Celebrating Swaim

A rare tour of Tucson architect Bob Swaim's home is a highlight of Tucson Modernism Week

In 1972, architect Bob Swaim designed a townhouse development in an old pecan orchard on East Glenn Street near the Rillito River.

It would have been cheap, easy and perfectly legal for Swaim to fell the trees on the land. But he didn't. Instead, he saved as many as possible and incorporated them into his design. More than 40 years later, their leafy boughs still shade the houses; the walking paths in between are leafy bowers.

Preserving the vegetation was not the only thing Swaim did to counteract the harsh desert climate. He situated the houses on a north- south axis, sparing them from the sun's heat from the east in the mornings and from the west in the afternoons. And though he built the houses of modern concrete, he gave a nod to the desert's building traditions by using concrete blocks in the shape of adobe bricks.

The modest – and radical – Orchard River Townhomes won the designation of Tucson Architectural Landmark in 1999, in a contest co-sponsored by the School of Architecture and the Tucson Weekly. The complex made the Modern 50 list of the Modern Architecture Preservation Project (MAPP) as one of "50 exceptionally significant examples of mid-century modern architecture in Tucson."
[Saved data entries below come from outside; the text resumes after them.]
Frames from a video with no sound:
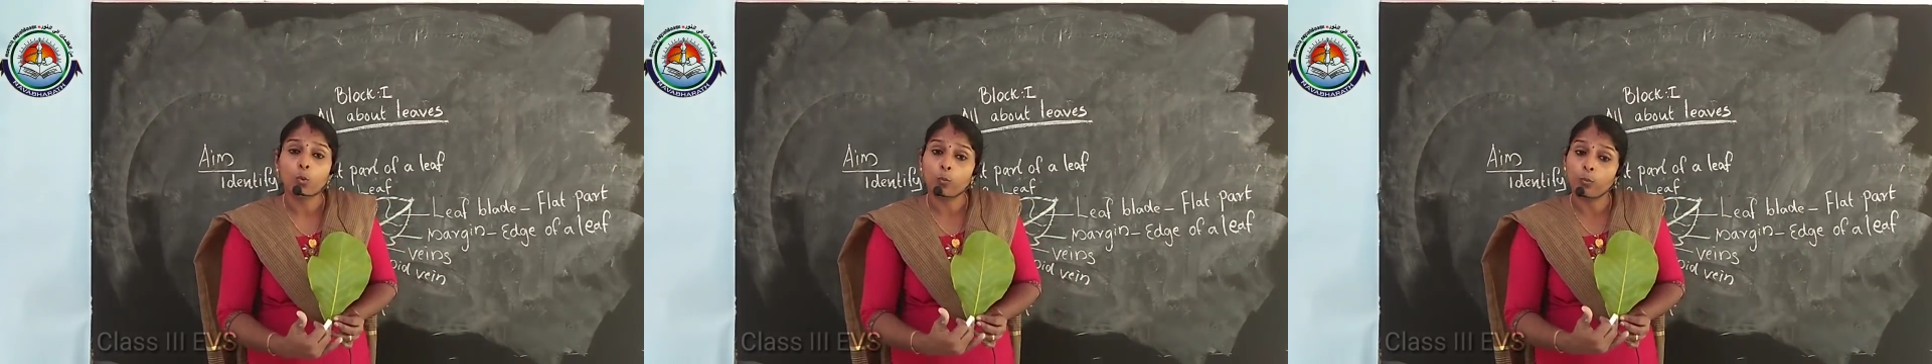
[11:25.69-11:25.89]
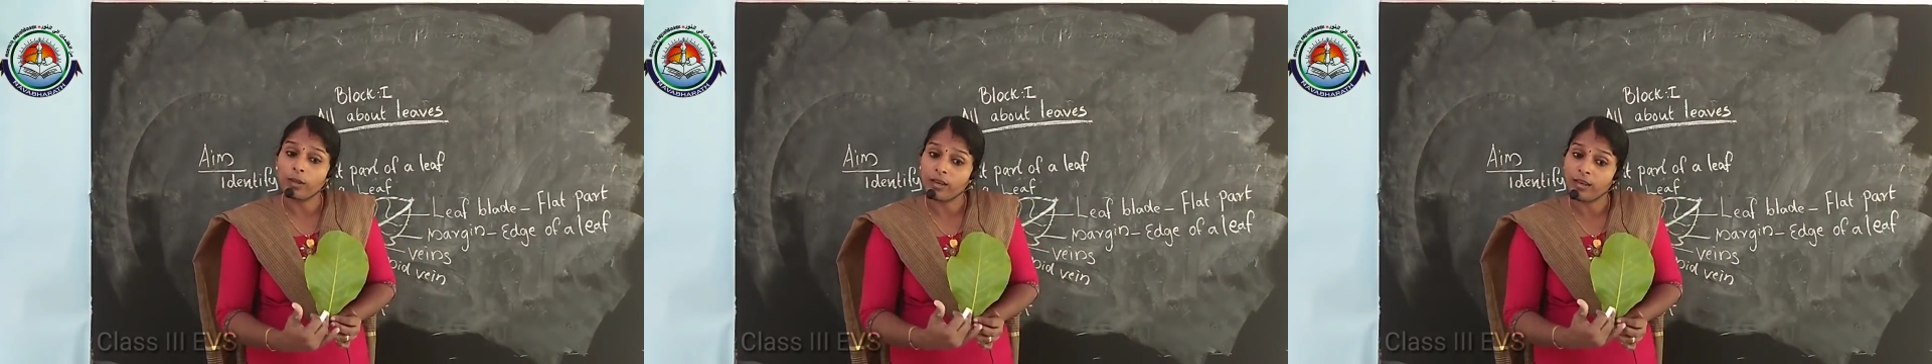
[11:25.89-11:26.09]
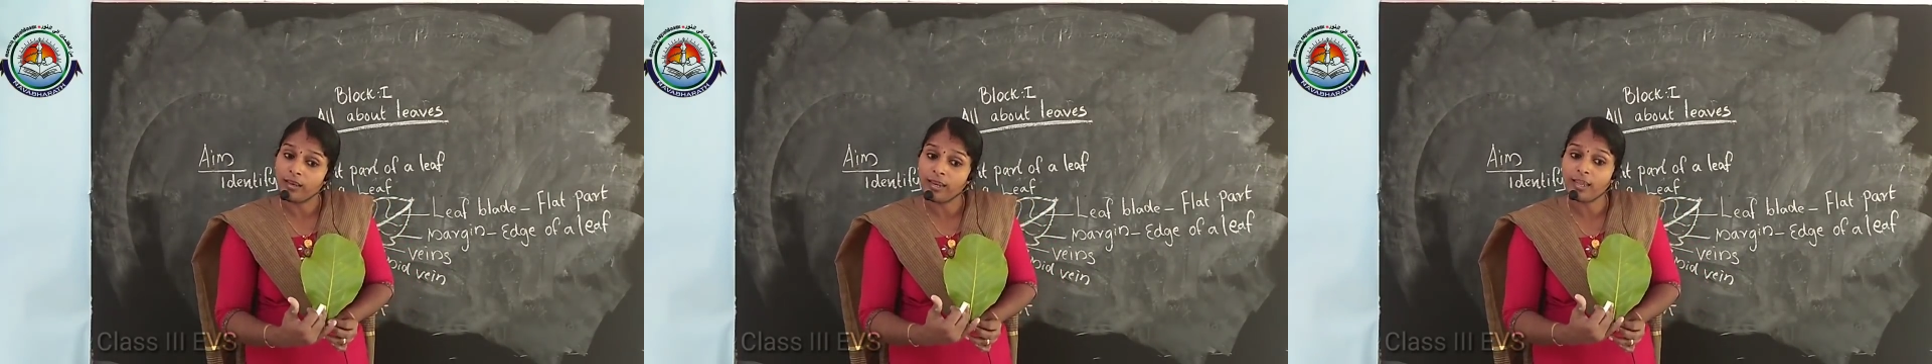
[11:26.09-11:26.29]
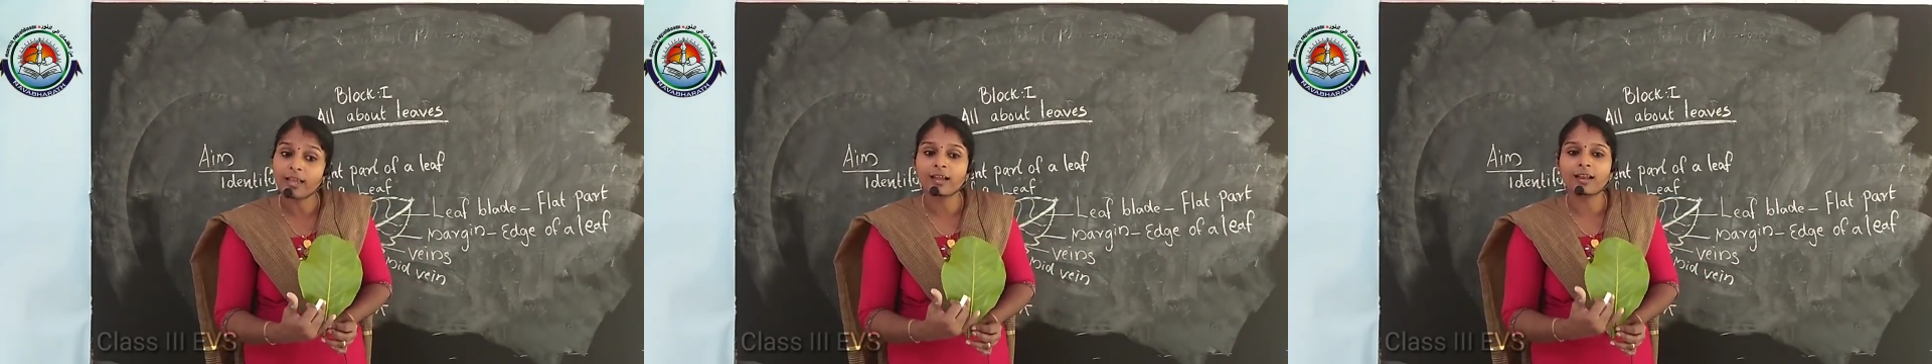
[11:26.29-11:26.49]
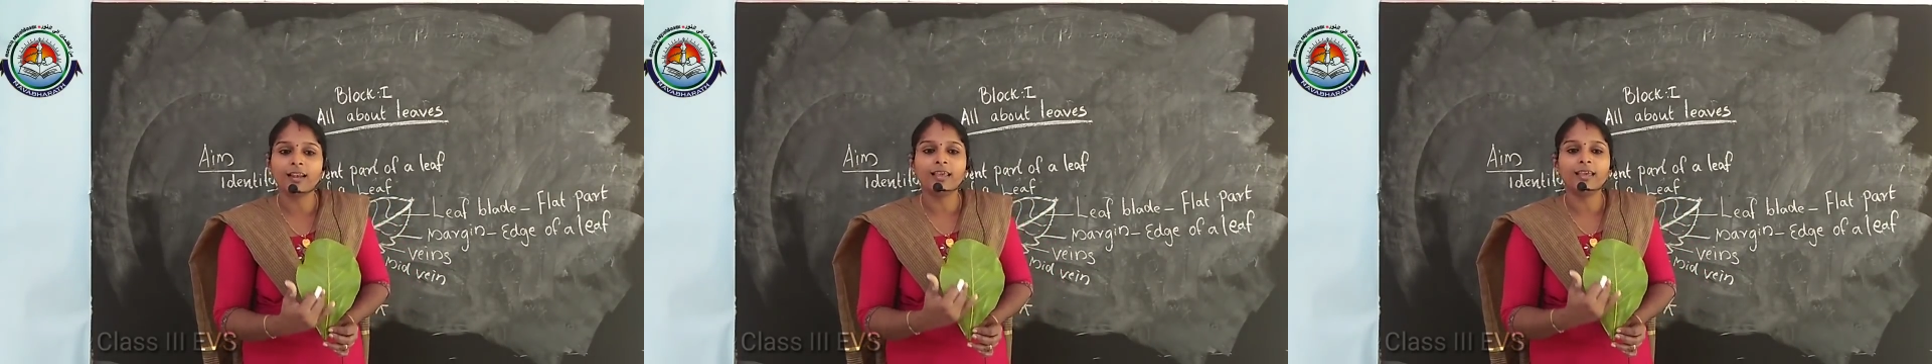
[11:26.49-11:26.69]
very
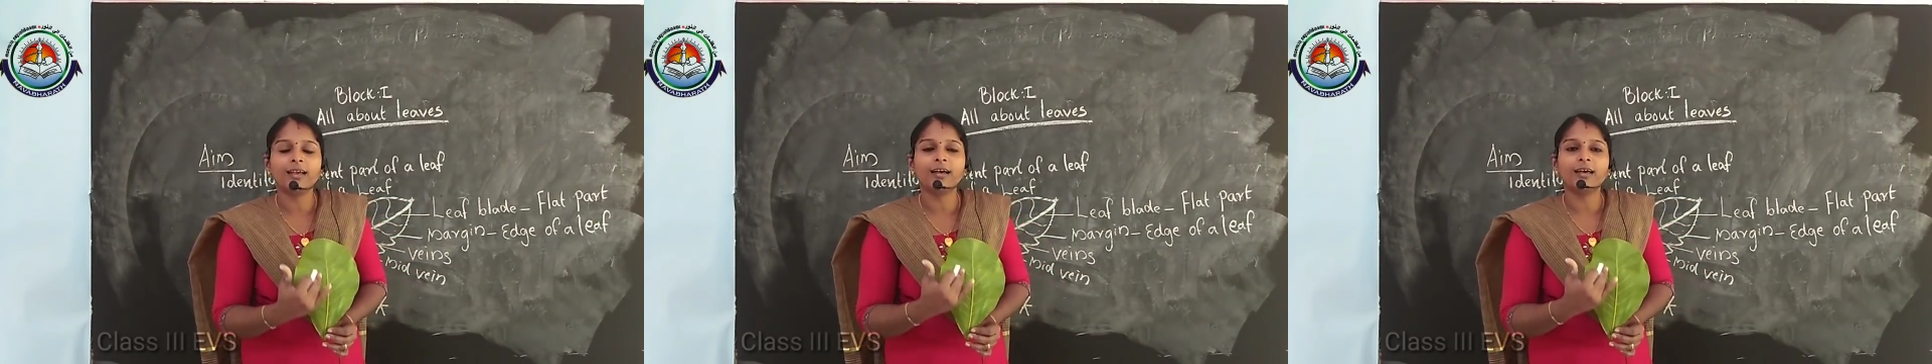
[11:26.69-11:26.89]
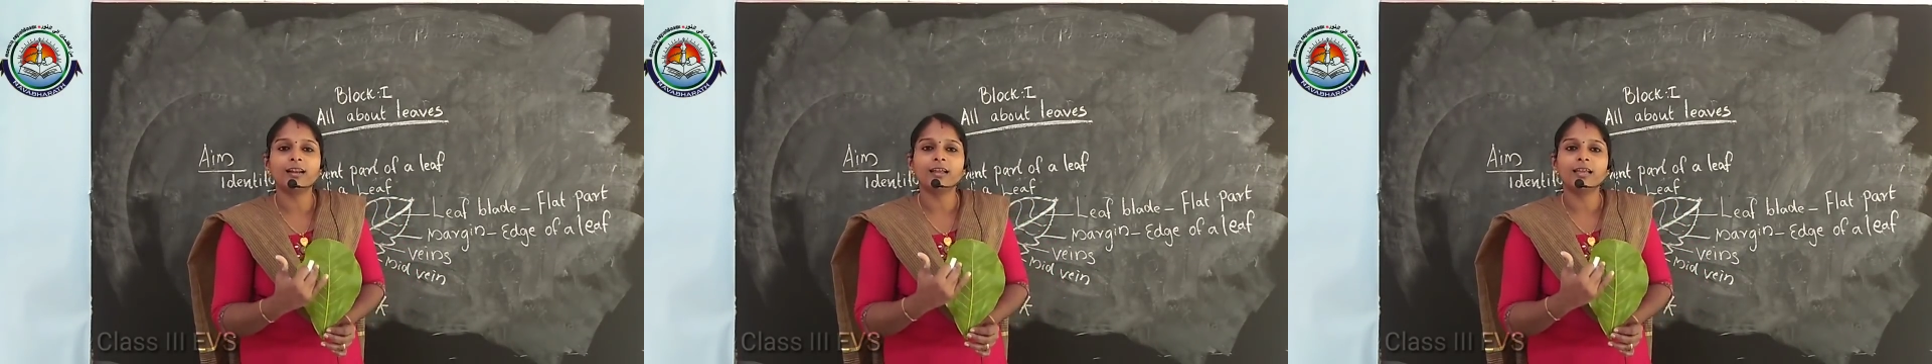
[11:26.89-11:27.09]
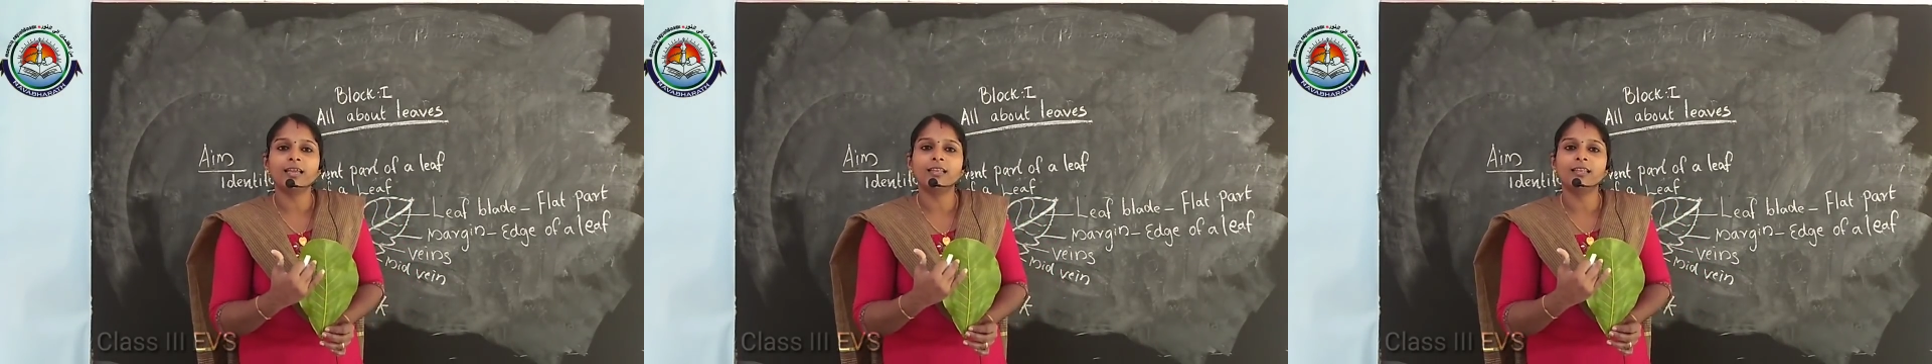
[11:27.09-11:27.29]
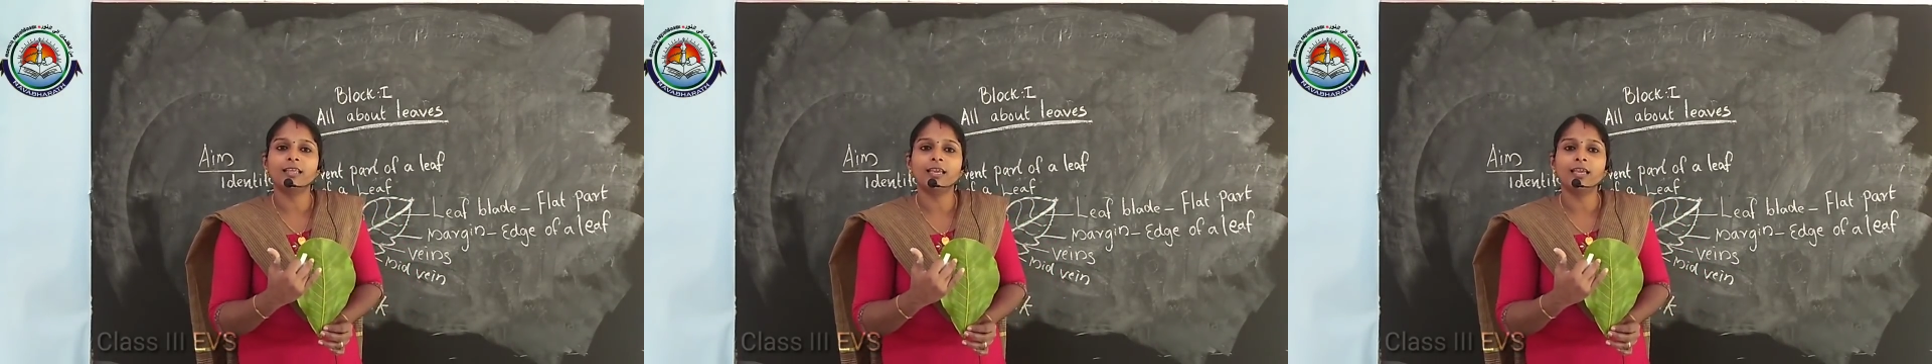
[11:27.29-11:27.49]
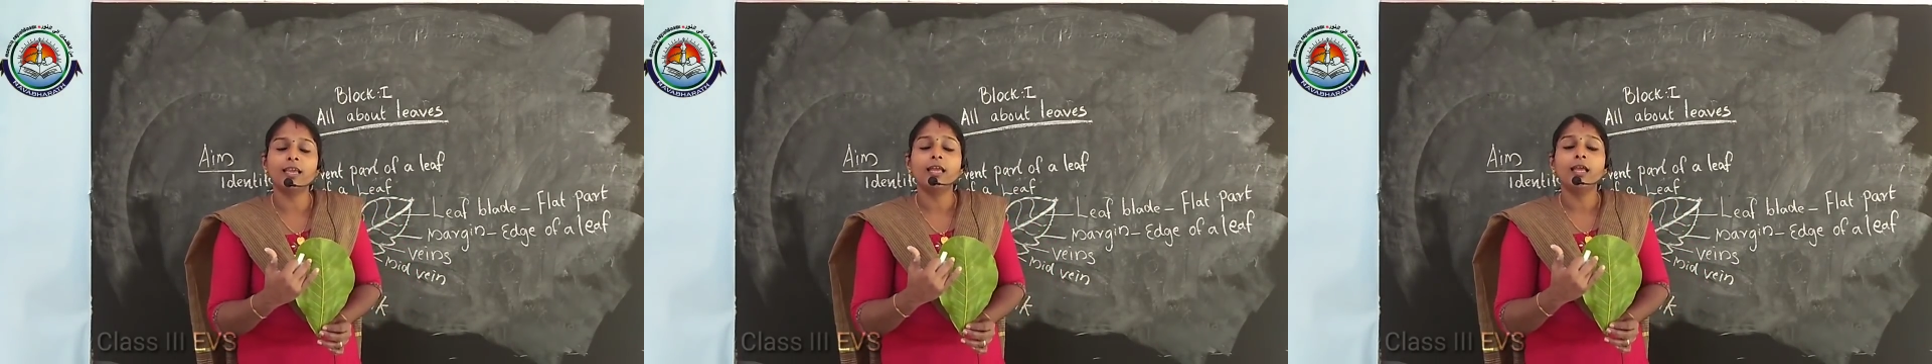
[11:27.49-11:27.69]
clear in
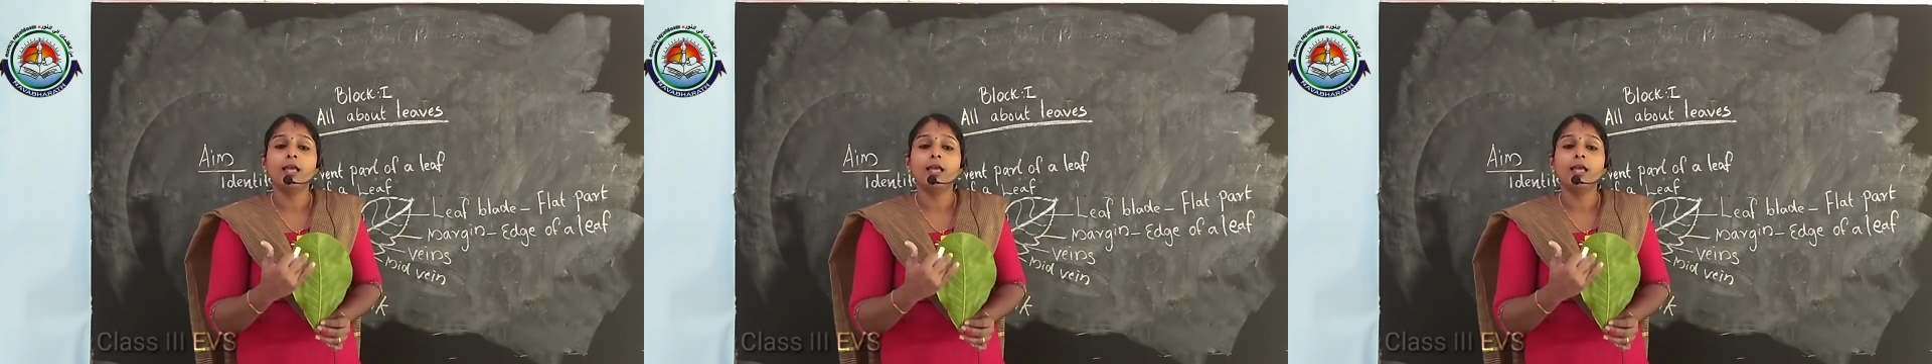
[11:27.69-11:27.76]
the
Swaim, now 84 years old, is being feted during Tucson Modernism Week. The festival of architectural tours, events, movies and lectures celebrating all things mid-century modern, kicks off Friday and continues through Saturday, Oct. 11. Swain will give a free lecture about his 1960s and '70s buildings next Thursday, Oct. 9. This Sunday on the Home Tour he will open his own much-photographed home to the public for the first time.

"Swaim designed some truly unique and distinctive buildings in Tucson," says architect Chris Evans of MAAP. Swaim's house is one of them: it's made of concrete, cast into repeating eight-foot modules.
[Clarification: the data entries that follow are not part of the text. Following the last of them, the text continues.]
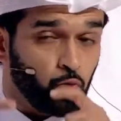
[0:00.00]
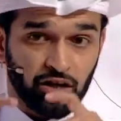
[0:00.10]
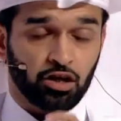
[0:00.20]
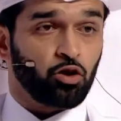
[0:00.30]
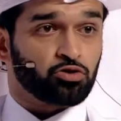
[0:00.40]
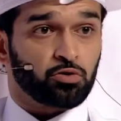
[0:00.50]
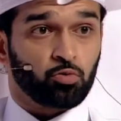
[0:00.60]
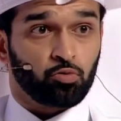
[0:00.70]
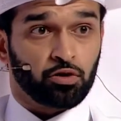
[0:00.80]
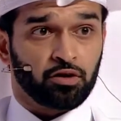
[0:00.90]
We can host
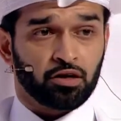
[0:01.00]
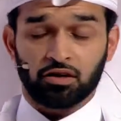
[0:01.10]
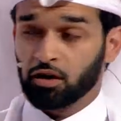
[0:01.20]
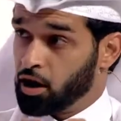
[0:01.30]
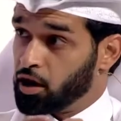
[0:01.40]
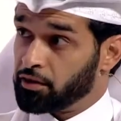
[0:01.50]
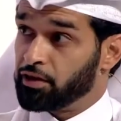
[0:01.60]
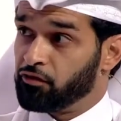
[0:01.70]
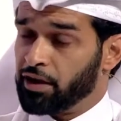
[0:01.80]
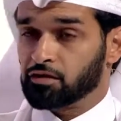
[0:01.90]
the
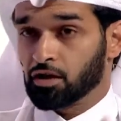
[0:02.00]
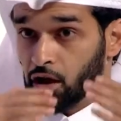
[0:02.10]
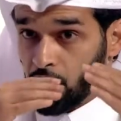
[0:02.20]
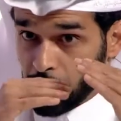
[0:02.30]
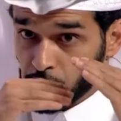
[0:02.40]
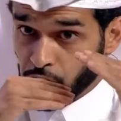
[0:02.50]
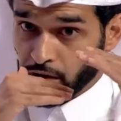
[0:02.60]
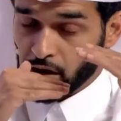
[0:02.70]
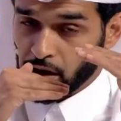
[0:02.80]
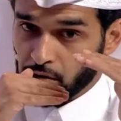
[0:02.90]
event
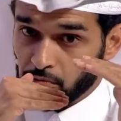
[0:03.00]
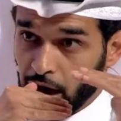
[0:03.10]
during the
Modernism Week honors the exuberance and playfulness of Tucson's own mid-century modern movement. A bus tour on Saturday guides visitors down Miracle Mile's neon highway, where old-timey vernacular motels still sizzle with brightly colored signs. An exhibition showcases the prized furniture of the era, while displaying the joyous brightly colored street-smart abstractions of Jeffrey Jonczyk, a painter of today whose work meshes with the spirit of mid-century.

Staged by the Tucson Historic Preservation Foundation, the week of events also have their serious side, and take a look at what architecture can do to improve human life in a city. Swaim could be just as playful as any of his contemporaries—witness the upside-down pyramid bank building he created for Western Savings and Loan at Wilmot and Speedway. But he also made public buildings that benefit the community. His El Rio Neighborhood Center on West Speedway continues as a hub of activity and services in a poor part of town, and his preservation of nature at the expense of greater profit still stands a model of architectural responsibility.

Swaim's firm is still going, led by his son Phil, and Bob Swaim is highly regarded in the Old Pueblo architectural community. He did not achieve quite the fame of some of Tucson's great architectural modernists, among them Nicholas Sakellar, Arthur Brown and Judith Chaffee. But the late great Chaffee, champion of sensible design in the desert, paid him the ultimate compliment: She made her home in Swaim's Orchard River Townhomes.